DESCRIPTION OF THE TASK: Produce a word-for-word copy of the lines from the one that contains "[1628.10-1629.14s]" to the final line of the data below, with all pictures dropped.

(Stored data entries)
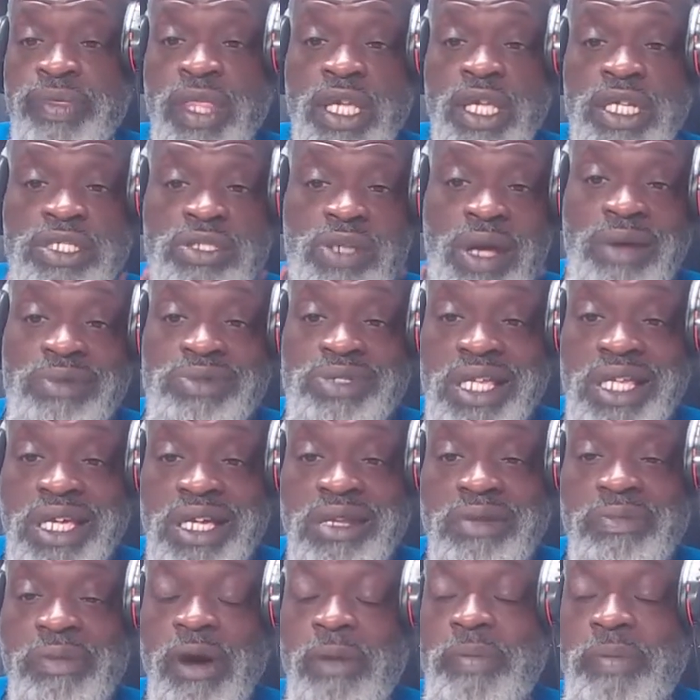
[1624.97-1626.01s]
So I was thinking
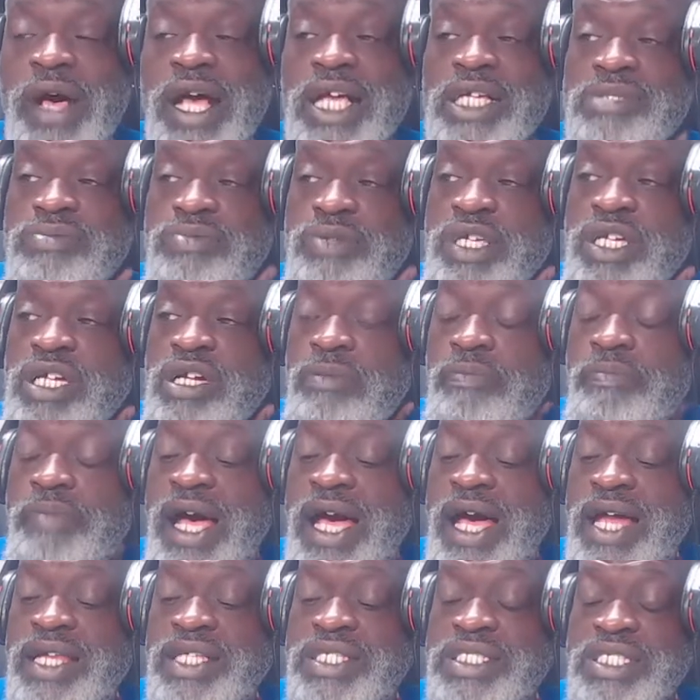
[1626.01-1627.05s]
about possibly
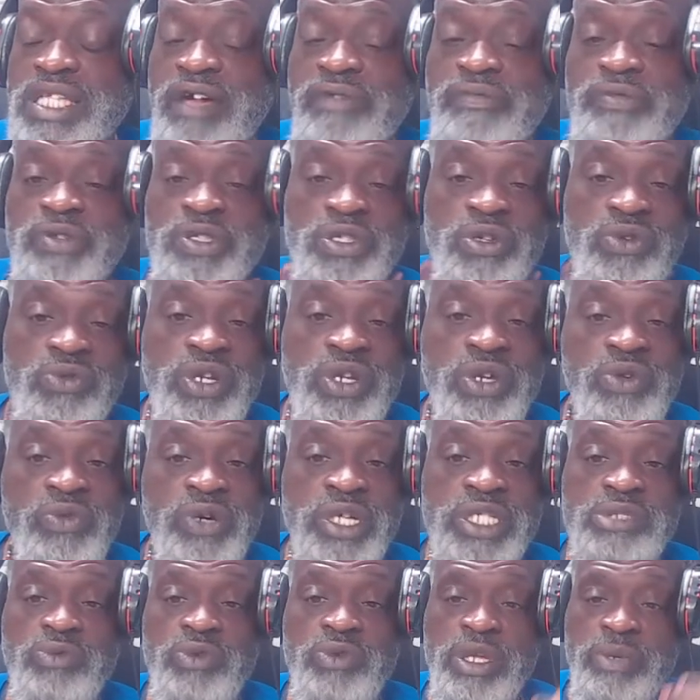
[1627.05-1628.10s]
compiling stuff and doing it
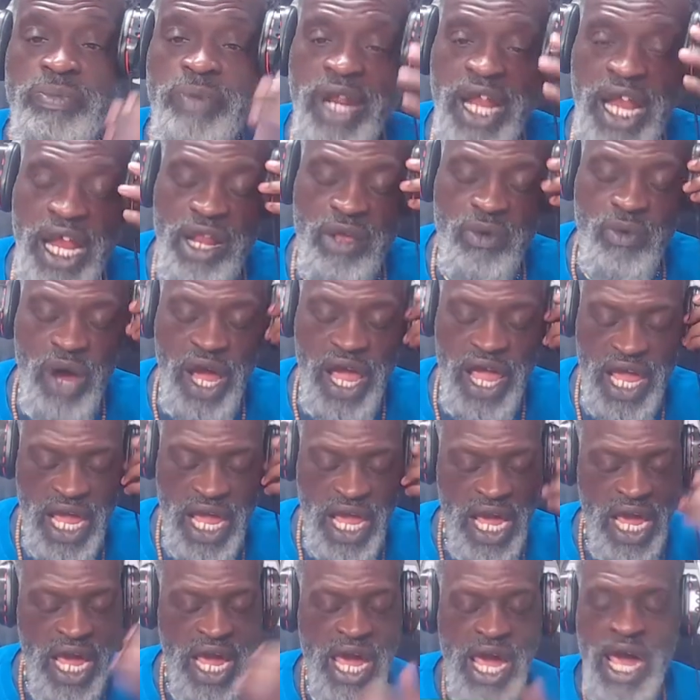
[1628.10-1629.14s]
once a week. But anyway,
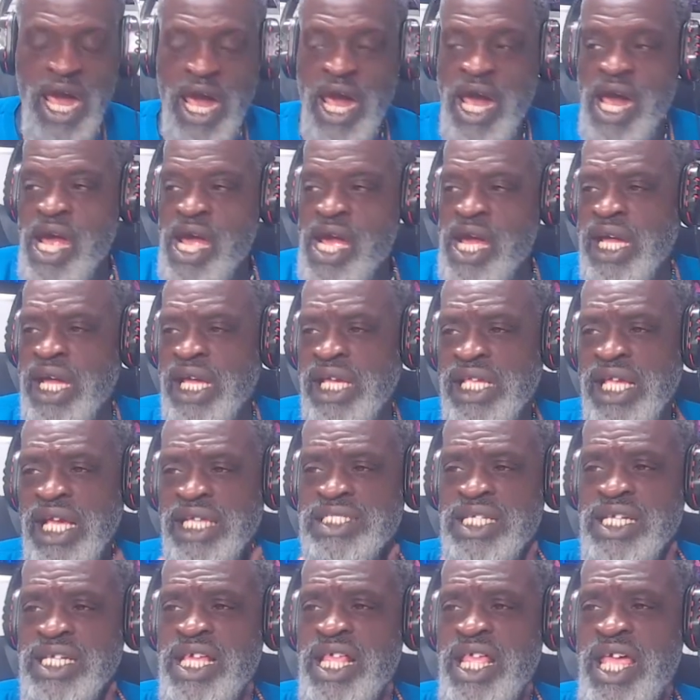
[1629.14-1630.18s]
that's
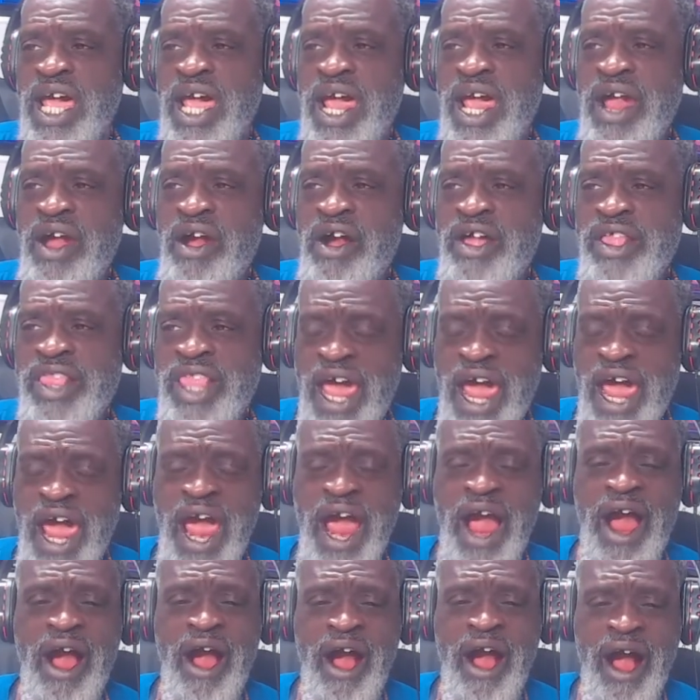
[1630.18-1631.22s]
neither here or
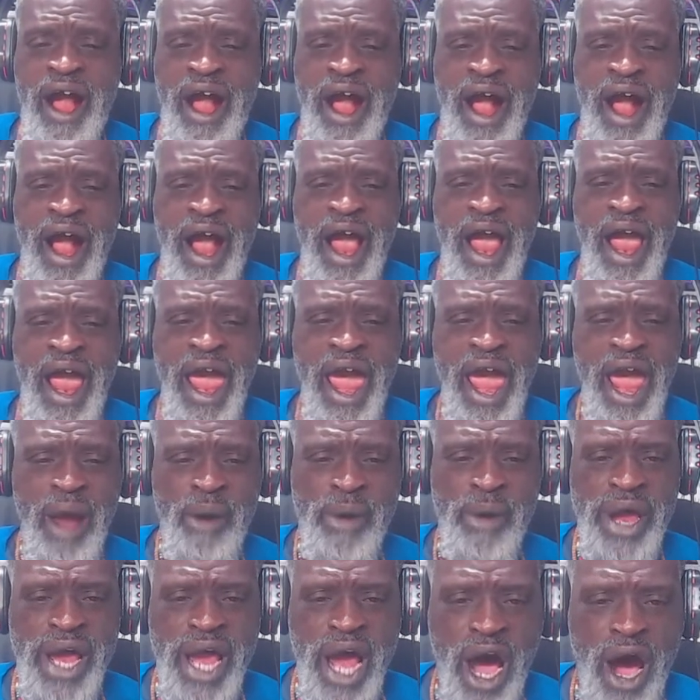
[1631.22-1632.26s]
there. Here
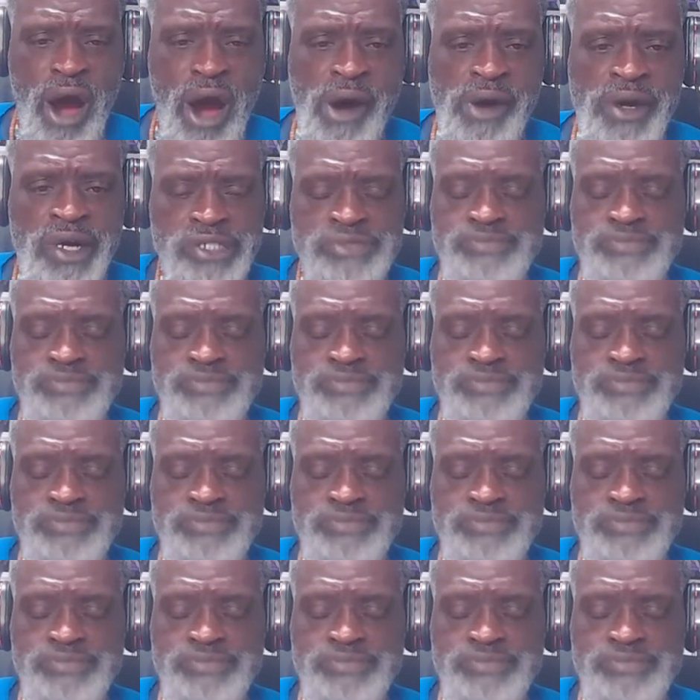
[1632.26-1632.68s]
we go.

REPLY:
[1628.10-1629.14s]
once a week. But anyway,
[1629.14-1630.18s]
that's
[1630.18-1631.22s]
neither here or
[1631.22-1632.26s]
there. Here
[1632.26-1632.68s]
we go.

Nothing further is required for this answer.